My patience snapped one day last summer in the post office. I was tossing the junk mail unopened into the waste bin, as I always do. I was picturing the stream from forests to logging trucks to paper mills to printing presses to mail trucks — the monumental waste of resources that brought this offensive dross into my life. The multicolor print was screaming tricky come-ons from the envelopes, grabbing at my attention. My postmaster heard me cursing under my breath and said, sadly, “You know, we go to a lot of work to put that stuff in your boxes.”
I went home and wrote the Direct Marketing Association, asking not to receive unsolicited commercial mail (11 W. 42nd Street, P.O. Box 3861, Grand Central Station, New York 10163-3861). I’d been meaning to do that for a long time.
The flow was not staunched. It takes months for the Great American Catalog Machine to respond to complaints. And the DMA only prevents addresses from being sold to new mailing lists, it doesn’t take them off old ones. Since I was already on every mailing list in the nation, I had to do something more.
So every time a catalog came, I cut out my mailing label from it, pasted it to a postcard, scrawled an angry request to have my name deleted, cut and pasted the catalog-sender’s name to the other side, and sent it off. I did this religiously for a month. I used up 100 postcards.

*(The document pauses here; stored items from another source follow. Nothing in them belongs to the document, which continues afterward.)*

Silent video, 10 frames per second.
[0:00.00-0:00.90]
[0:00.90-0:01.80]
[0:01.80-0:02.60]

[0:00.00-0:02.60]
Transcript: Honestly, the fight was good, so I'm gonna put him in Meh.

Let me warn you. This kind of direct action can turn one into an incendiary zealot. When I just tossed the junk mail out, it didn’t register in my mind. Now that I was actively engaging with it, I realized how much there was and what trivia it was trying to sell. I got madder and madder. Why should I spend my time and money warding off a marketing world gone out of control?
We anti-junk-mail-junkies tend to find one another and form support groups. I was starting on my second 100 postcards when I met Karen, who was way ahead of me.

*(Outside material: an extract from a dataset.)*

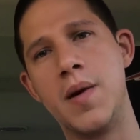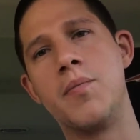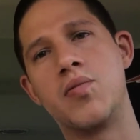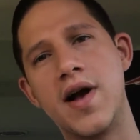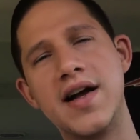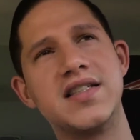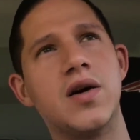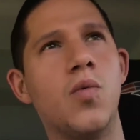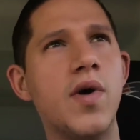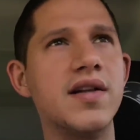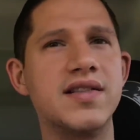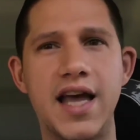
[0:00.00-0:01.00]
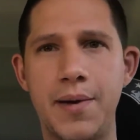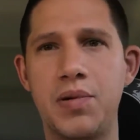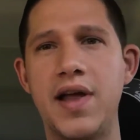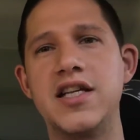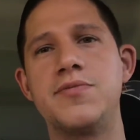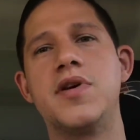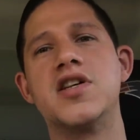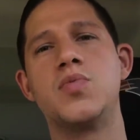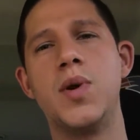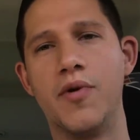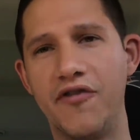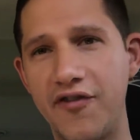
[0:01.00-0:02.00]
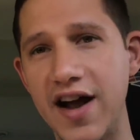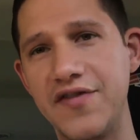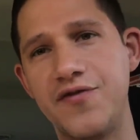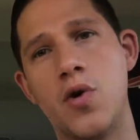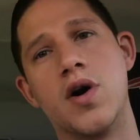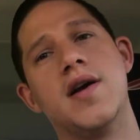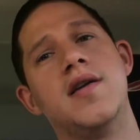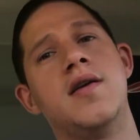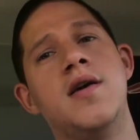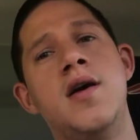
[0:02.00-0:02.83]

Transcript: Brexit will take place because we will fight for it.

She saved all her junk mail for a year. Then she packaged up the accumulation and returned it to the senders with angry letters requesting that they cease and desist. (The postage cost her over $300.) She gave them a few months to respond. If they didn’t, she called their 800 numbers. Her husband and children took up the cause. Some days, she says, it took them hours on the phone.
Karen also asked the few companies whose catalogs she did want not to sell her address. If she caught them selling it anyway (she called the senders of new catalogs and demanded to know how they got her name), she cancelled their catalogs, even if she liked their goods.

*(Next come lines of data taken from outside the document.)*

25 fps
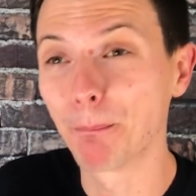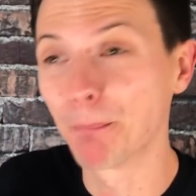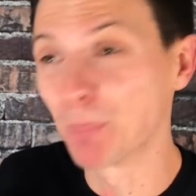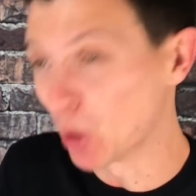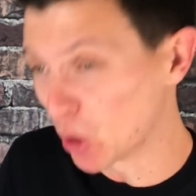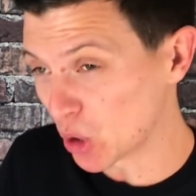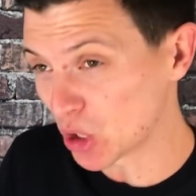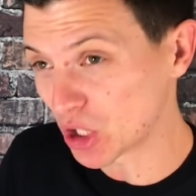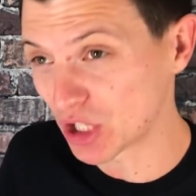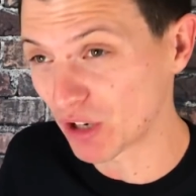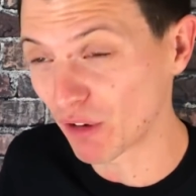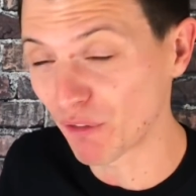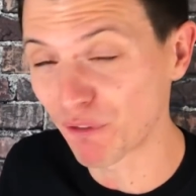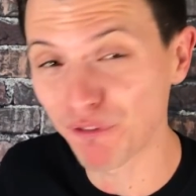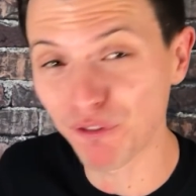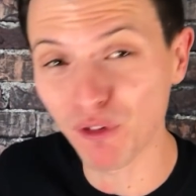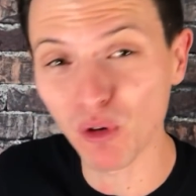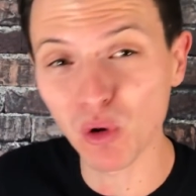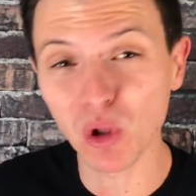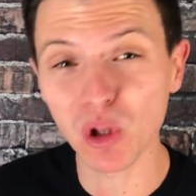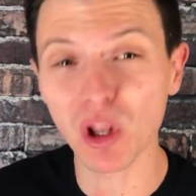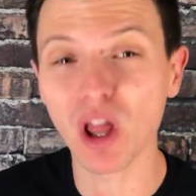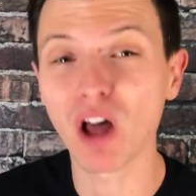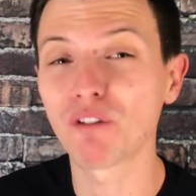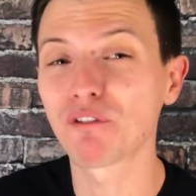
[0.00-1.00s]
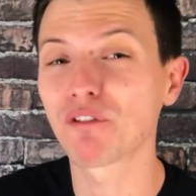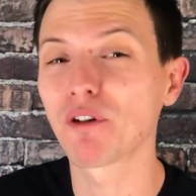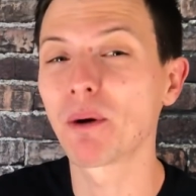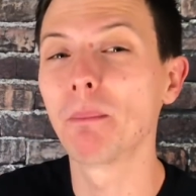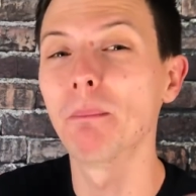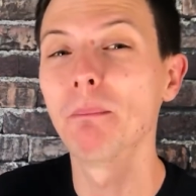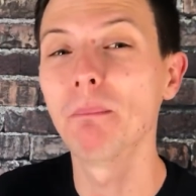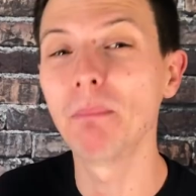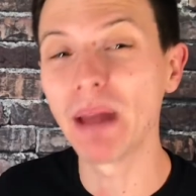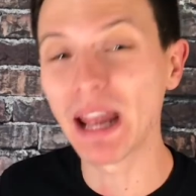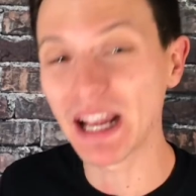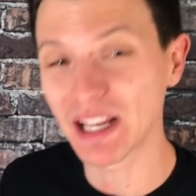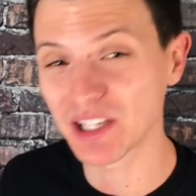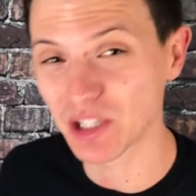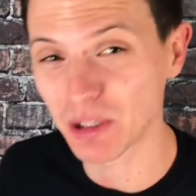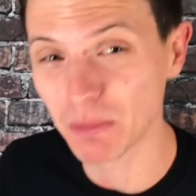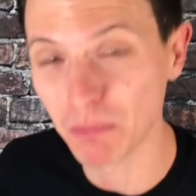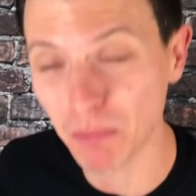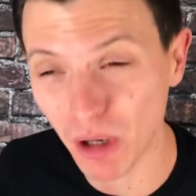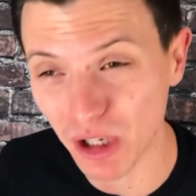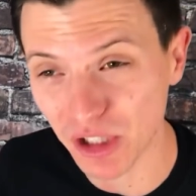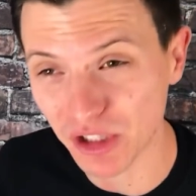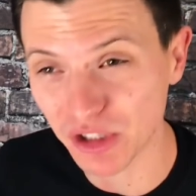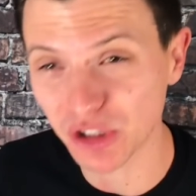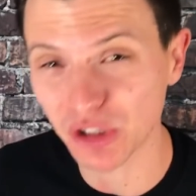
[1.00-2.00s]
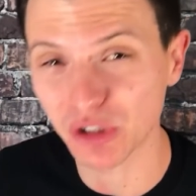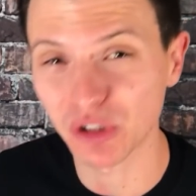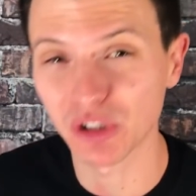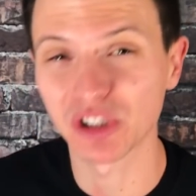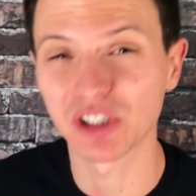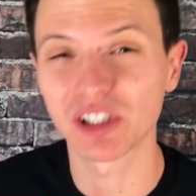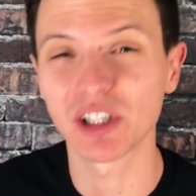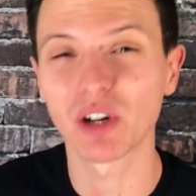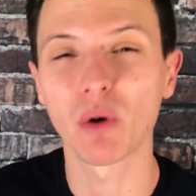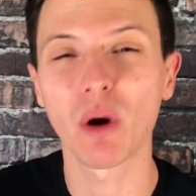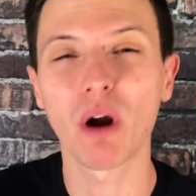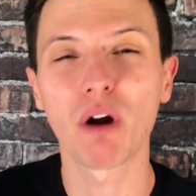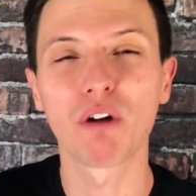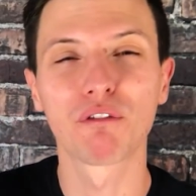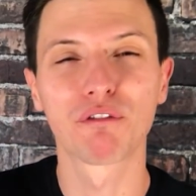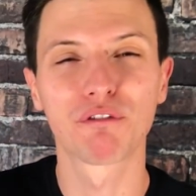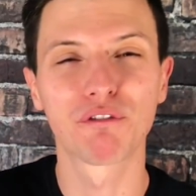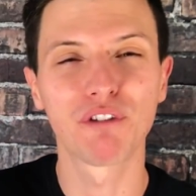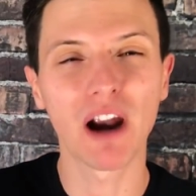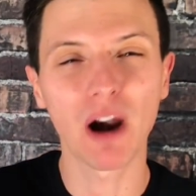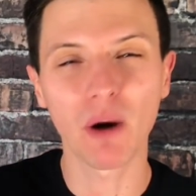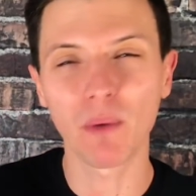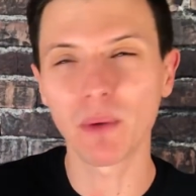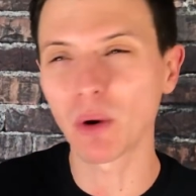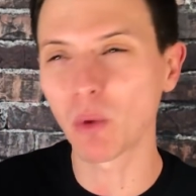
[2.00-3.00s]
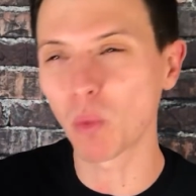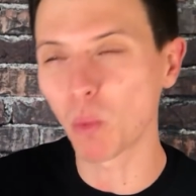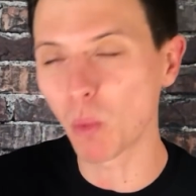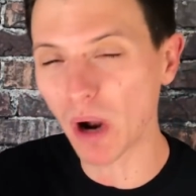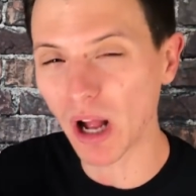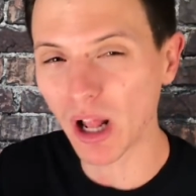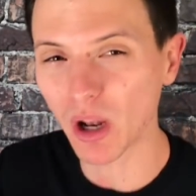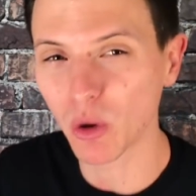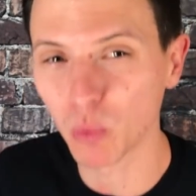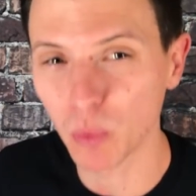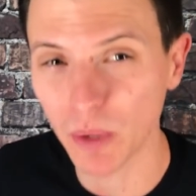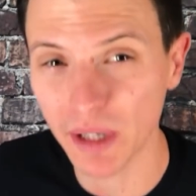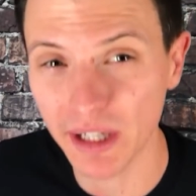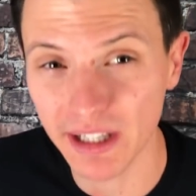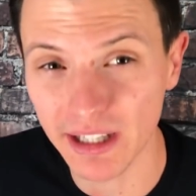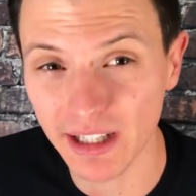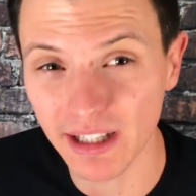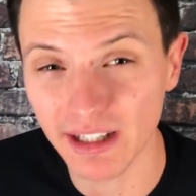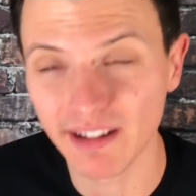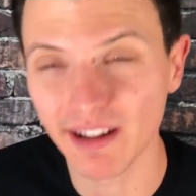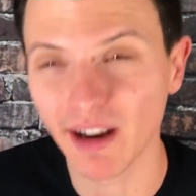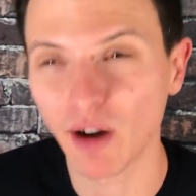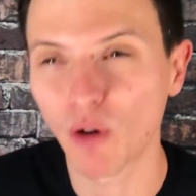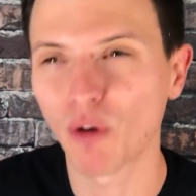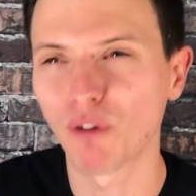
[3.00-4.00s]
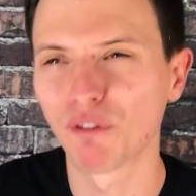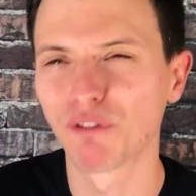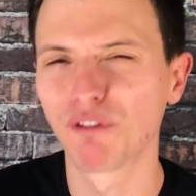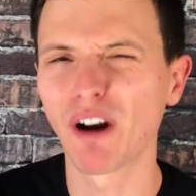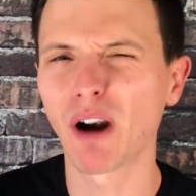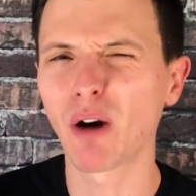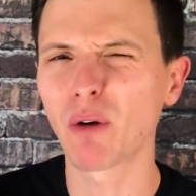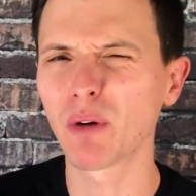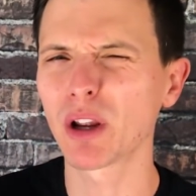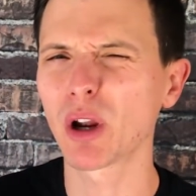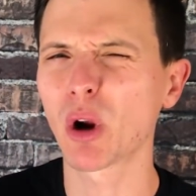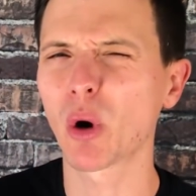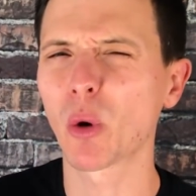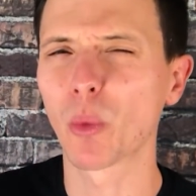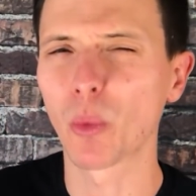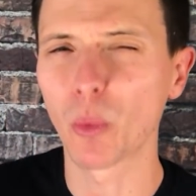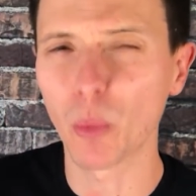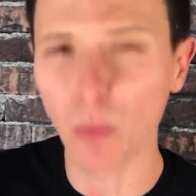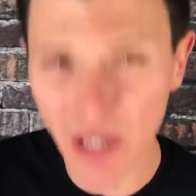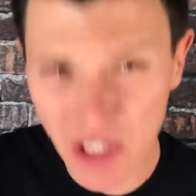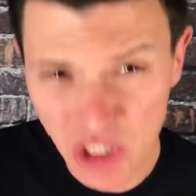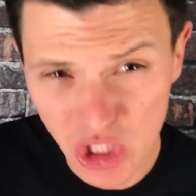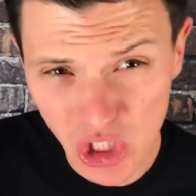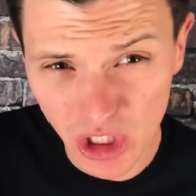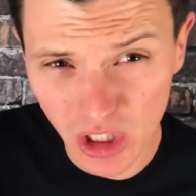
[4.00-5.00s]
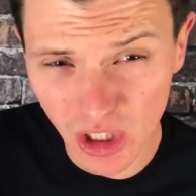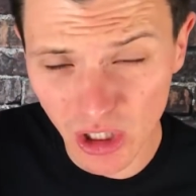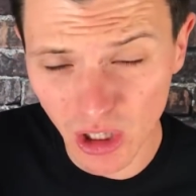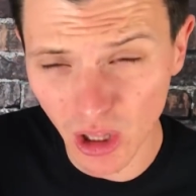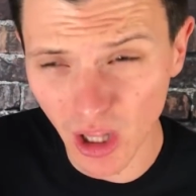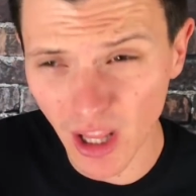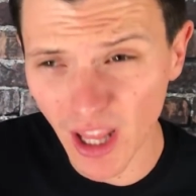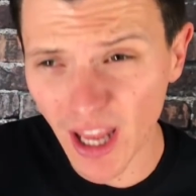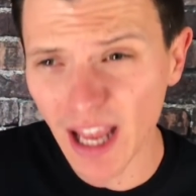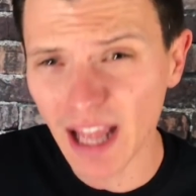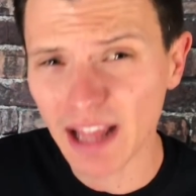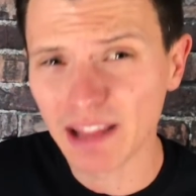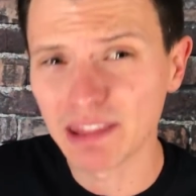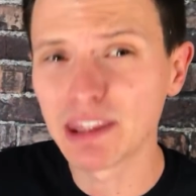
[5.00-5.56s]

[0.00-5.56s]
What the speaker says: book full of amazing monsters. They are very well written, they're very original.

After a year of this her junk mail has slowed to a trickle, and she has become ferocious. She is prepared to keep up eternal vigilance against the mailing lists that breed constantly in the dark, rancid corners of the economy.
Her experience gave me pause. I’m not prepared to spend the rest of my life fighting junk mail. The whole premise here is wrong. It shouldn’t be necessary for peace-loving citizens to work constantly to fend off manic vendors. They should be allowed into our homes, our telephones, our mailboxes only if we invite them. Even then, to make wise use of the earth’s precious resources, their offerings should be limited to a reasonable number.
The sources of the problem, I think, are two. One is the replication and sale of mailing lists. The other is the subsidy we taxpayers give commercial mail. Therefore, to rid ourselves of this plague and to conserve the nation’s resources, I propose to our elected representatives the following measures:
- It should be against the law to sell or trade mailing lists for commercial purposes. The information on those lists — our names, addresses, credit ratings, and buying habits — should be our private property. (Marketers will claim that this move will bring the economy to a halt, which is nonsense, of course. We had a perfectly viable economy before there was such as thing as a computerized mailing list.)
- Commercial mailers should be charged the same rates as the rest of us. (Marketers say this will deprive the post office of $8 billion in annual revenues. They don’t say how much it will save the post office in costs. Bulk mail saves only the expense of sorting at the input point. It still must be bundled, trained, trucked, sorted, and delivered at the output point.)
- Nonprofit mailers, including environmental groups, also abuse the bulk mailing privilege. They should be allowed lower rates for no more than three mailings per year. That should go for Congressional frankings too.
Since our government is as freely bought and sold for commercial purposes as our addresses are, I have no faith that these sensible steps will be taken, unless we make a VERY LOUD NOISE. In the meantime I have taken the one move that throws real fear into the heart of mail merchandisers — a move, I might add, that has saved me money and left me feeling surprisingly liberated. I have cancelled ALL catalogs, including — and especially — the ones I’m likely to buy from.